Scientific classification
- Kingdom: Animalia
- Phylum: Chordata
- Class: Reptilia
- Order: Squamata
- Family: Lacertidae
- Genus: Darevskia
- Species: D. raddei
- Binomial name: Darevskia raddei (Boettger, 1892)

= Darevskia raddei =

- Genus: Darevskia
- Species: raddei
- Authority: (Boettger, 1892)
- Conservation status: LC

Species of lizard

Darevskia raddei, known commonly as the Azerbaijan lizard, is a species of lizard in the family Lacertidae. The species is endemic to Eurasia.

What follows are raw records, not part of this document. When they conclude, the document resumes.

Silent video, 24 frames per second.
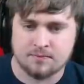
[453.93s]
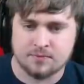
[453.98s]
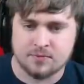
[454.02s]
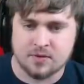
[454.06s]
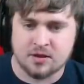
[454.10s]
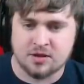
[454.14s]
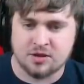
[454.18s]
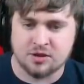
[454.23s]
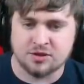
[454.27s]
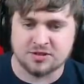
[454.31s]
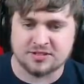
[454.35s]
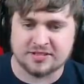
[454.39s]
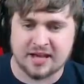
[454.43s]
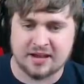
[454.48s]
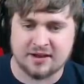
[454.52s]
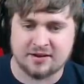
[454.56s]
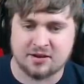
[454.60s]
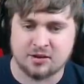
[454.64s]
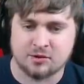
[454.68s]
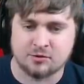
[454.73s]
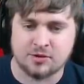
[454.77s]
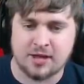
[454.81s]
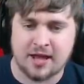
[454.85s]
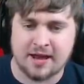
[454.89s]
You just got to
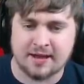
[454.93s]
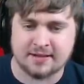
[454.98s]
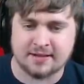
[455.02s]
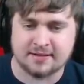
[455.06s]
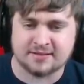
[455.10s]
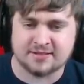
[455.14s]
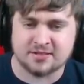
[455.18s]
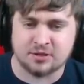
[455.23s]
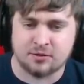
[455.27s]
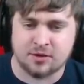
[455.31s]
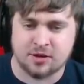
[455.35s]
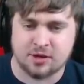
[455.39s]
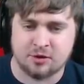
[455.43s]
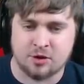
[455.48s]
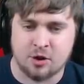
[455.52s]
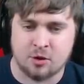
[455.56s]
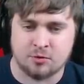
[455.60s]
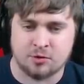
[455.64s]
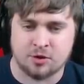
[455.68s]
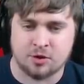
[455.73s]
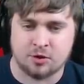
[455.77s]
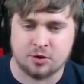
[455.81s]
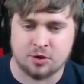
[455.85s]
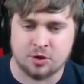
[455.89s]
delay it so that you
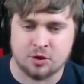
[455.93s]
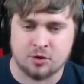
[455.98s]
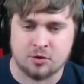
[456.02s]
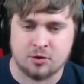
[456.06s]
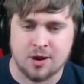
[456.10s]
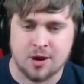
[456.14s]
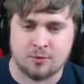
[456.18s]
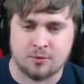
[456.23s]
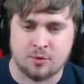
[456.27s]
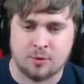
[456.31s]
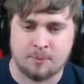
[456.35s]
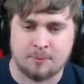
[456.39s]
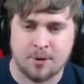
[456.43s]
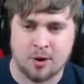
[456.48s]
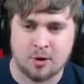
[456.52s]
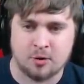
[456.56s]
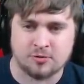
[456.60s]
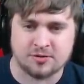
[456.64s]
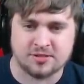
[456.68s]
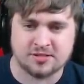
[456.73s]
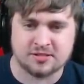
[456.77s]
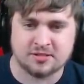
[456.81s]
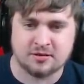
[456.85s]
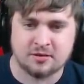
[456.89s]
don't do your
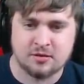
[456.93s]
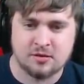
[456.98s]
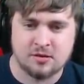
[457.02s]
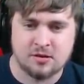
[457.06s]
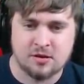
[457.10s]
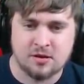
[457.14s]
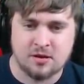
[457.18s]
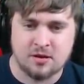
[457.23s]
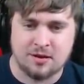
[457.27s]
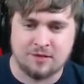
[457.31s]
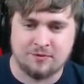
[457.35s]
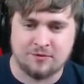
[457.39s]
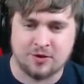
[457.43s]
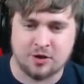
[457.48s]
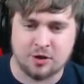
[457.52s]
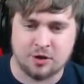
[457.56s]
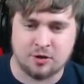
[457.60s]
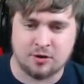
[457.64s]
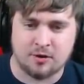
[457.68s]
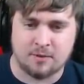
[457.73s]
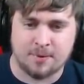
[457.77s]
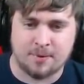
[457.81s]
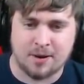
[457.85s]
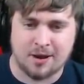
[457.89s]
riposte. If you do
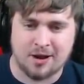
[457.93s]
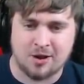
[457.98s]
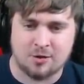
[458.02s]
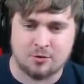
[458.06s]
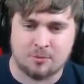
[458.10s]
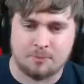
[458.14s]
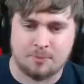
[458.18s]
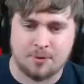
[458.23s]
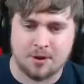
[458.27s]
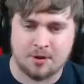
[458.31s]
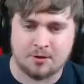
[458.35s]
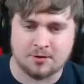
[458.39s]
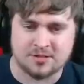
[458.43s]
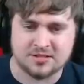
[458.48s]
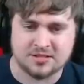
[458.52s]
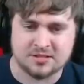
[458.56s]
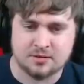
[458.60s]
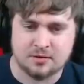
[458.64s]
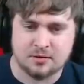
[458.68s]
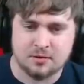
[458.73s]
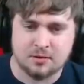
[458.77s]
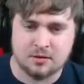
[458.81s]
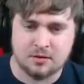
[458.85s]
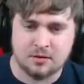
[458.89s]
your parry riposte,
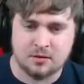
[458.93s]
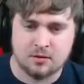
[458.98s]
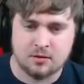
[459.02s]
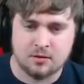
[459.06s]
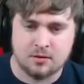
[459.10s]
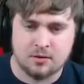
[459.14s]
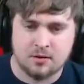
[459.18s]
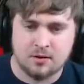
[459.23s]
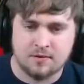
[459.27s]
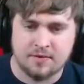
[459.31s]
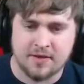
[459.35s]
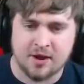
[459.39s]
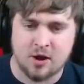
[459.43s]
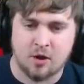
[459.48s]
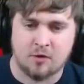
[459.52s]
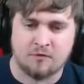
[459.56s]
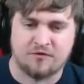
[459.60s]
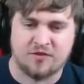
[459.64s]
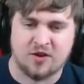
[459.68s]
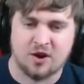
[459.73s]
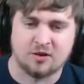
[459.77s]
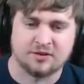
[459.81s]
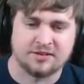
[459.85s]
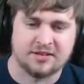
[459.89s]
they don't
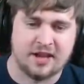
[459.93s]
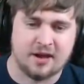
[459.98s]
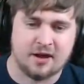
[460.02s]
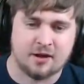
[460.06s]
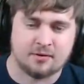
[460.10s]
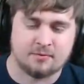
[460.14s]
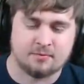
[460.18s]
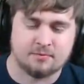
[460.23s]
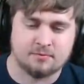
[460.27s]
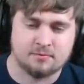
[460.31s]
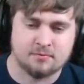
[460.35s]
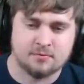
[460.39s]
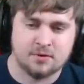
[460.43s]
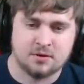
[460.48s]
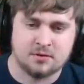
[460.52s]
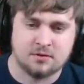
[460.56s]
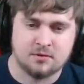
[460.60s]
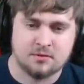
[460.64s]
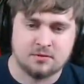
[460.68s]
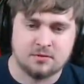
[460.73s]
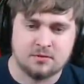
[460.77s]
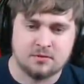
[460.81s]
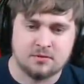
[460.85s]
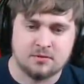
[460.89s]
fall down.
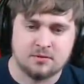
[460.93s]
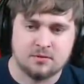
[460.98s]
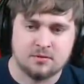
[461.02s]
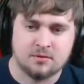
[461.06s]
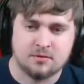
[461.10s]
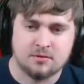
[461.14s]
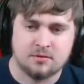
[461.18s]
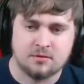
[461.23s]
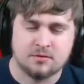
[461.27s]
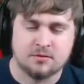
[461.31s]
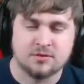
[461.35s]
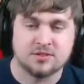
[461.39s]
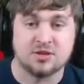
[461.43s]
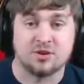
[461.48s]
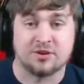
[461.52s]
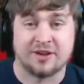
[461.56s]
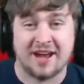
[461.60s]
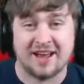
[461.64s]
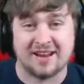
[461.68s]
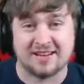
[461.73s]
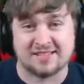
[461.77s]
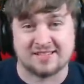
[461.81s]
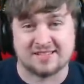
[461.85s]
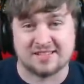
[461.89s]
So it
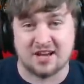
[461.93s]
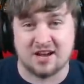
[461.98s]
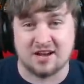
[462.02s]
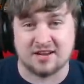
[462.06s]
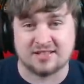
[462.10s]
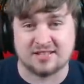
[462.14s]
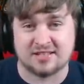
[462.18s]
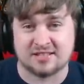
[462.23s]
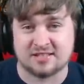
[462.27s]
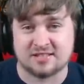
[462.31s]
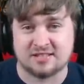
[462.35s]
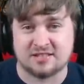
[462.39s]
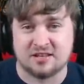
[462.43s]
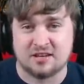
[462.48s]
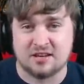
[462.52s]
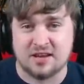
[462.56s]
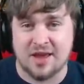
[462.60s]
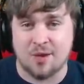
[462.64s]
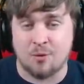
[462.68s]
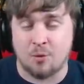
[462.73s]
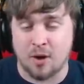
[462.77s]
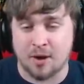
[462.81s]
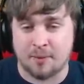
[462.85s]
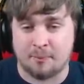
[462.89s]
kind of sucks.
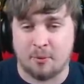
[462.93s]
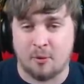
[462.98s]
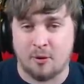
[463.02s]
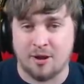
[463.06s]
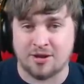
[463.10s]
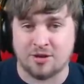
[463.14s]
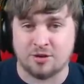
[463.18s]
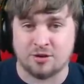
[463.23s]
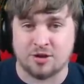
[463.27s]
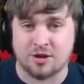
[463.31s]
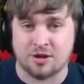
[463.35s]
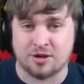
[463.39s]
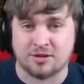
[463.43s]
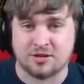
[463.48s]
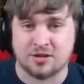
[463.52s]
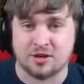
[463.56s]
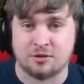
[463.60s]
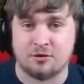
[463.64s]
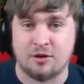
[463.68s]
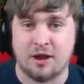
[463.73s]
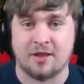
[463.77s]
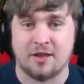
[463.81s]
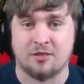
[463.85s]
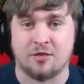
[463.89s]
At one point, you could
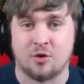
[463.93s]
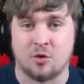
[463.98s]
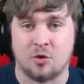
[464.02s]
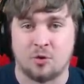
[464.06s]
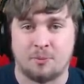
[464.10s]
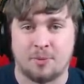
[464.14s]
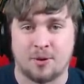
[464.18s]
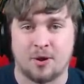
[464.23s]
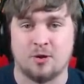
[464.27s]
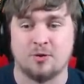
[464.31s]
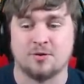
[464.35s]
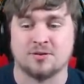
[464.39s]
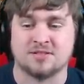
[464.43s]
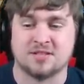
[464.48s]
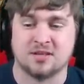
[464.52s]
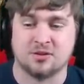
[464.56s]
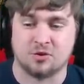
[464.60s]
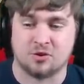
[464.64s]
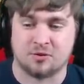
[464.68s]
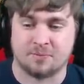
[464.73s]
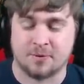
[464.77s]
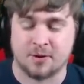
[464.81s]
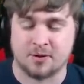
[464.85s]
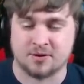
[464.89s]
delay the riposte, and the
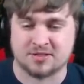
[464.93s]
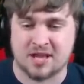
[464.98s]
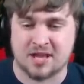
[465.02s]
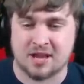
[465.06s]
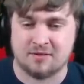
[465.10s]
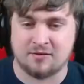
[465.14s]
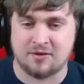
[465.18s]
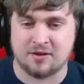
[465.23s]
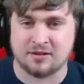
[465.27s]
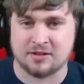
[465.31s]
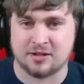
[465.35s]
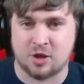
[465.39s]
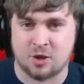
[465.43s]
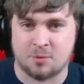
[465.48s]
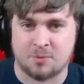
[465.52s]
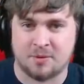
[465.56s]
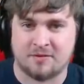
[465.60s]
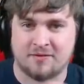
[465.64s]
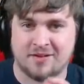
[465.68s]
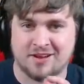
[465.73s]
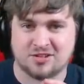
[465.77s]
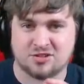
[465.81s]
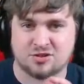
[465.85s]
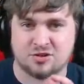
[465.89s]
riposte gave you a little bit
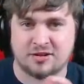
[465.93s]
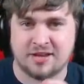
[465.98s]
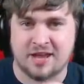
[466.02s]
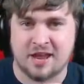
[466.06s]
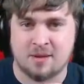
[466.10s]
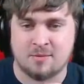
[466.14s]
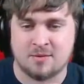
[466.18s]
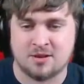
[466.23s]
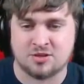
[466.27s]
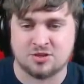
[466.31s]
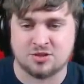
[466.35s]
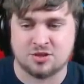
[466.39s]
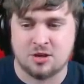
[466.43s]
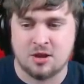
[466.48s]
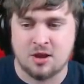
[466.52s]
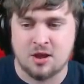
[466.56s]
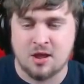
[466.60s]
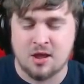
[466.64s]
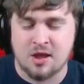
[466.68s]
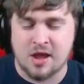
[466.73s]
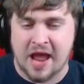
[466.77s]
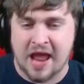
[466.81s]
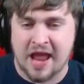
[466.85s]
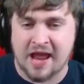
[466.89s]
of extra damage,
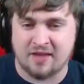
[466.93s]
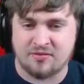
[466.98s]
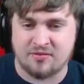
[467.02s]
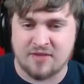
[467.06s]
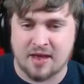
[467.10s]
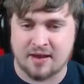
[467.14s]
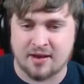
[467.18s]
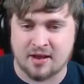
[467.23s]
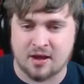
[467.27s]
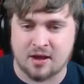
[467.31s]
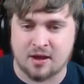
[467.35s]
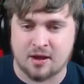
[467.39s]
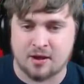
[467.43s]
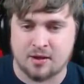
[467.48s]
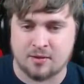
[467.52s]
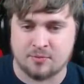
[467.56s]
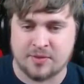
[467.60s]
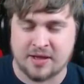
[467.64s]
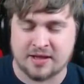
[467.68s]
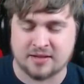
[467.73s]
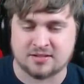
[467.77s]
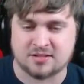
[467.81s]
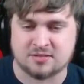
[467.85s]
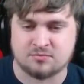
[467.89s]
and
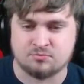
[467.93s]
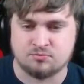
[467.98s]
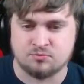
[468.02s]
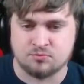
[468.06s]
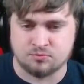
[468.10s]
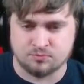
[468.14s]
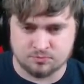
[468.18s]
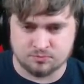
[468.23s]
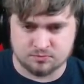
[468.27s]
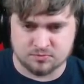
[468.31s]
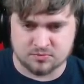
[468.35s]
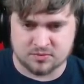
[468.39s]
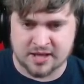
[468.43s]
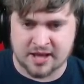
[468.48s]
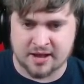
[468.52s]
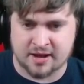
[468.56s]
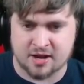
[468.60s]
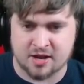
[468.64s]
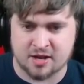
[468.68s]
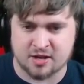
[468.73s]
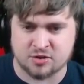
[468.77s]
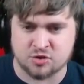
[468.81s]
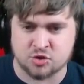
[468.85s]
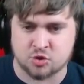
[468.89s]

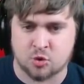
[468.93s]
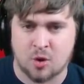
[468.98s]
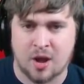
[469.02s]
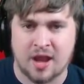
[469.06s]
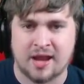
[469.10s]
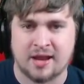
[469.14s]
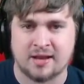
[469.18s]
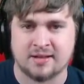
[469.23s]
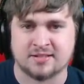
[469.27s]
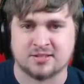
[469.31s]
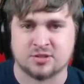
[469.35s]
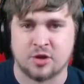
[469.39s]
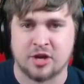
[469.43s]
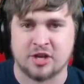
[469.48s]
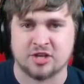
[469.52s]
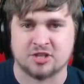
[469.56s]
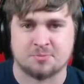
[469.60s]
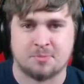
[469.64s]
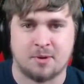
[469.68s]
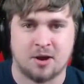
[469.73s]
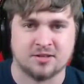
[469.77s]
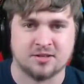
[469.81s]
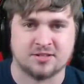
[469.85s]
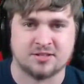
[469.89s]
that drain /
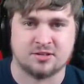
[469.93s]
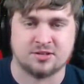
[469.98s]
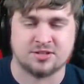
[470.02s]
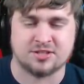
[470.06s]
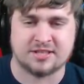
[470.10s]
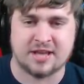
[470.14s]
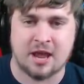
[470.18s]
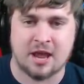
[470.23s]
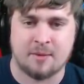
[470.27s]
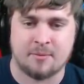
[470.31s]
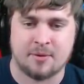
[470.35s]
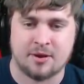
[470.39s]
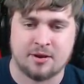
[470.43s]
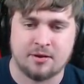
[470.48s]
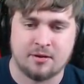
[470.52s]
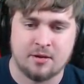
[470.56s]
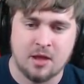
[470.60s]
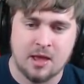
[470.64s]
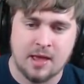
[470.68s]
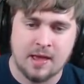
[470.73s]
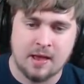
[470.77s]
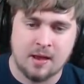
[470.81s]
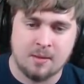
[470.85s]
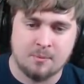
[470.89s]
pause their stamina,
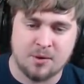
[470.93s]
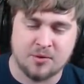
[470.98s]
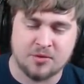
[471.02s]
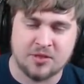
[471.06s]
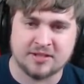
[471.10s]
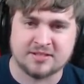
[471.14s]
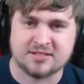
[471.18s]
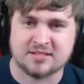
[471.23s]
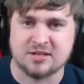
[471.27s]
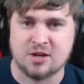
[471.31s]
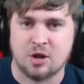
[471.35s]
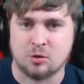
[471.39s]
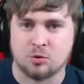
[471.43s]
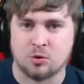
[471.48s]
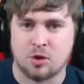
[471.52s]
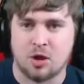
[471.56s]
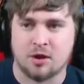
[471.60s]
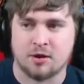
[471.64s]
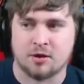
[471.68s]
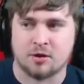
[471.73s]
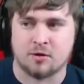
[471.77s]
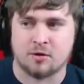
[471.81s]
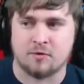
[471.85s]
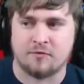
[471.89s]
but that's no
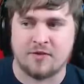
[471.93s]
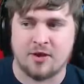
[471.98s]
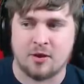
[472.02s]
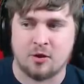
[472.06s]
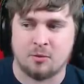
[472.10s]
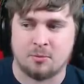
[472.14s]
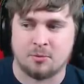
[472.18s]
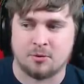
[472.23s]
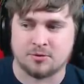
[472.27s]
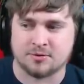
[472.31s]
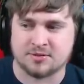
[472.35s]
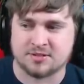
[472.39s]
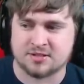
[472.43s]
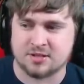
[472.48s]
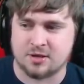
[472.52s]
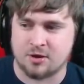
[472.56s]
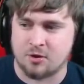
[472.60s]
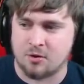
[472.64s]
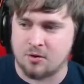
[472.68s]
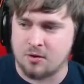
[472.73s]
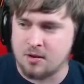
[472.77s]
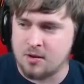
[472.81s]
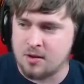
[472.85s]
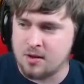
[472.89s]
longer available.
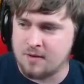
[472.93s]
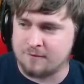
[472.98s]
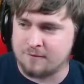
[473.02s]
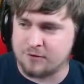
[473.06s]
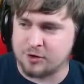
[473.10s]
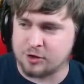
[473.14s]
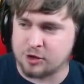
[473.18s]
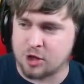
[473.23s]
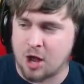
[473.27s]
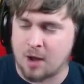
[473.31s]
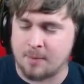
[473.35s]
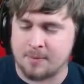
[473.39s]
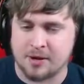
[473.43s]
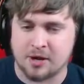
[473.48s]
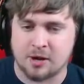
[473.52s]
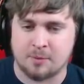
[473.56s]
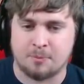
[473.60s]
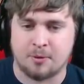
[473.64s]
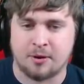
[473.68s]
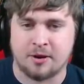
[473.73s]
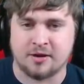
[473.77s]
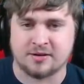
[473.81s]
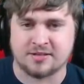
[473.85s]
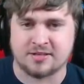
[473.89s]
So, for you Lawbringer
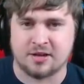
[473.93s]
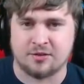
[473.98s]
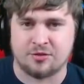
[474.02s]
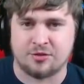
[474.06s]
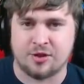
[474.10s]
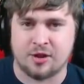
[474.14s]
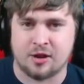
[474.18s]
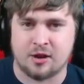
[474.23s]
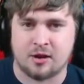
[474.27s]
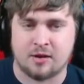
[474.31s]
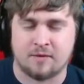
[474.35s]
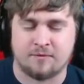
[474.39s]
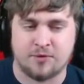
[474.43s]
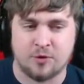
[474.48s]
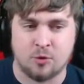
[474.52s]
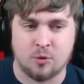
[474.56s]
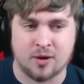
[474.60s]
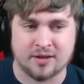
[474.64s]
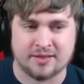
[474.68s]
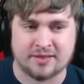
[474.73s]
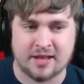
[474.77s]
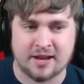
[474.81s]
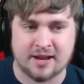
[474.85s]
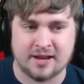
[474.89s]
players out there, if you
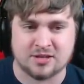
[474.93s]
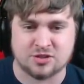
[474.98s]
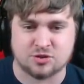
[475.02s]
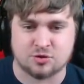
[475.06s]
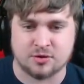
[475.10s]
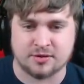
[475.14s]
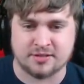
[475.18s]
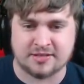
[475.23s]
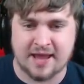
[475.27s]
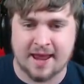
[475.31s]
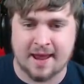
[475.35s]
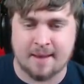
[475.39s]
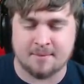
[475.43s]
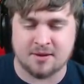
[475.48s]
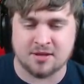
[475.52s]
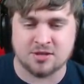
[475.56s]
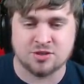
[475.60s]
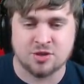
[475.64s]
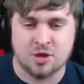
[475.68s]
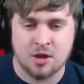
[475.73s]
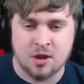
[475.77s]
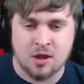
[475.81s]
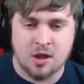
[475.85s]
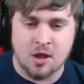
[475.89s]
want that extra damage,
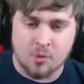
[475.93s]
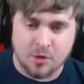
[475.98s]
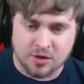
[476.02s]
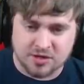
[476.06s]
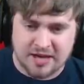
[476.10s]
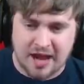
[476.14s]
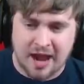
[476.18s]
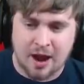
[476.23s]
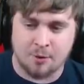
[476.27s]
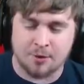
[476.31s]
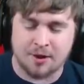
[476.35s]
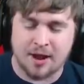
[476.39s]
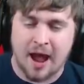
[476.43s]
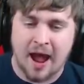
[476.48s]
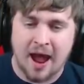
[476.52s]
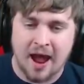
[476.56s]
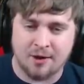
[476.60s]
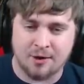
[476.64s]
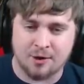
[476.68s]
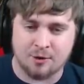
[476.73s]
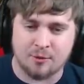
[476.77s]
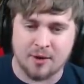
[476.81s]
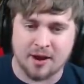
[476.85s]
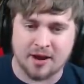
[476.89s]
which I would
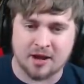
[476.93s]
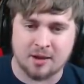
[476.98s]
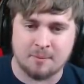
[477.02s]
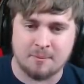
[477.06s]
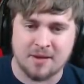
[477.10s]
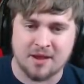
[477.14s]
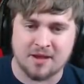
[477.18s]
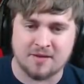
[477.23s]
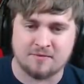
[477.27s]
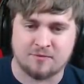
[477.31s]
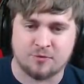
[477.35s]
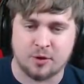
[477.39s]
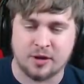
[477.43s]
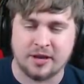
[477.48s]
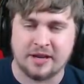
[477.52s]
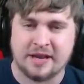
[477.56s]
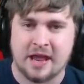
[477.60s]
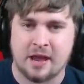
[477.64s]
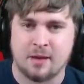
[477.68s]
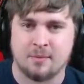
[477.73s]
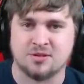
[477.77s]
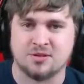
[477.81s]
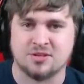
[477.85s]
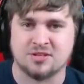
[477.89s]
highly recommend, free
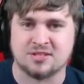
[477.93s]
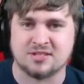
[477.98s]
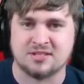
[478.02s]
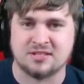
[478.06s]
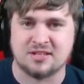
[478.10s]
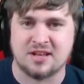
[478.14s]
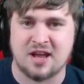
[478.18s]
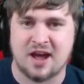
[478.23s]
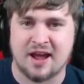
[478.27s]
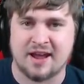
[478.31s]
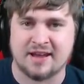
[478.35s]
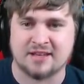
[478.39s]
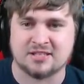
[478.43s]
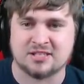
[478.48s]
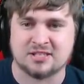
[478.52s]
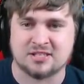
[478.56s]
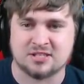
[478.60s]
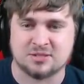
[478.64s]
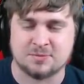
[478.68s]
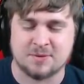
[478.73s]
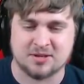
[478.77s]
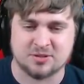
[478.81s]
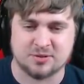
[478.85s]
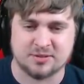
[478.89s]
damage is nice,
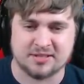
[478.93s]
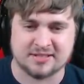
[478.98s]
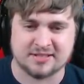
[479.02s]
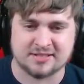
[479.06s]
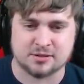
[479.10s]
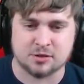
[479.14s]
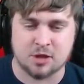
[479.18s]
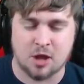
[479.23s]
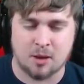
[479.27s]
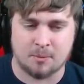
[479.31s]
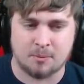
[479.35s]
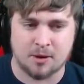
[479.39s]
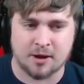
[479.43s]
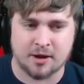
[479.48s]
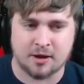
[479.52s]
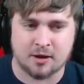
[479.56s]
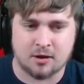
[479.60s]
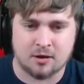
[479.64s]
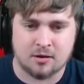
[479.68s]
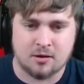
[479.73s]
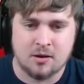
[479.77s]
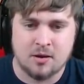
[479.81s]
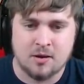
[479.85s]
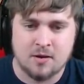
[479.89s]
especially since
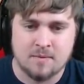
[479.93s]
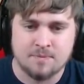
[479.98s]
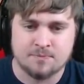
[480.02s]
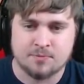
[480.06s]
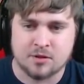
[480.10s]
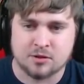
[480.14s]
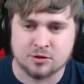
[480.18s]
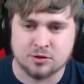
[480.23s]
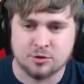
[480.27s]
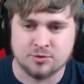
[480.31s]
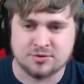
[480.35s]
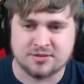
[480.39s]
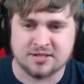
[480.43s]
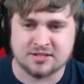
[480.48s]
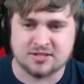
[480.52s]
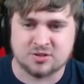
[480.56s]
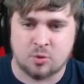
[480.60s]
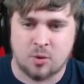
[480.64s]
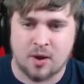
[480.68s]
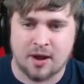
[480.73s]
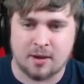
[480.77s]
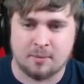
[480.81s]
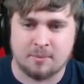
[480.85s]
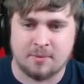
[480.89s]
Lawbringer loses
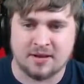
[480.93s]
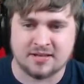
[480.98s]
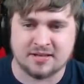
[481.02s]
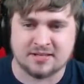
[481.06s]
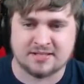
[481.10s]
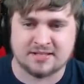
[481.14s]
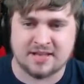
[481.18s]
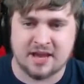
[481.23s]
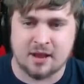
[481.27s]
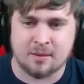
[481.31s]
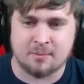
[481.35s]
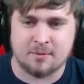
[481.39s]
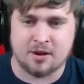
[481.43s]
quite a bit of stamina,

There are three subspecies.

==Etymology==
The specific name, raddei, is in honor of German naturalist Gustav Radde.

==Geographic range==
D. raddei is found in Armenia, Azerbaijan, Georgia, Iran, and Turkey.

==Habitat==
D. raddei is found at altitudes of 600–2,500 m in a variety of habitats including forest, shrubland, grassland and rocky areas.

==Subspecies==
Three subspecies are recognized as being valid, including the nominotypical subspecies.
- Darevskia raddei chaldoranensis N. Rastegar-Pouyani, Karamiani, Oraei, Khosrawani & E. Rastegar-Pouyani, 2011
- Darevskia raddei raddei (Boettger, 1892)
- Darevskia raddei vanensis (Eiselt, J.F. Schmidtler & Darevsky, 1993)

Nota bene: A trinomial authority in parentheses indicates that the subspecies was originally described in a genus other than Darevskia.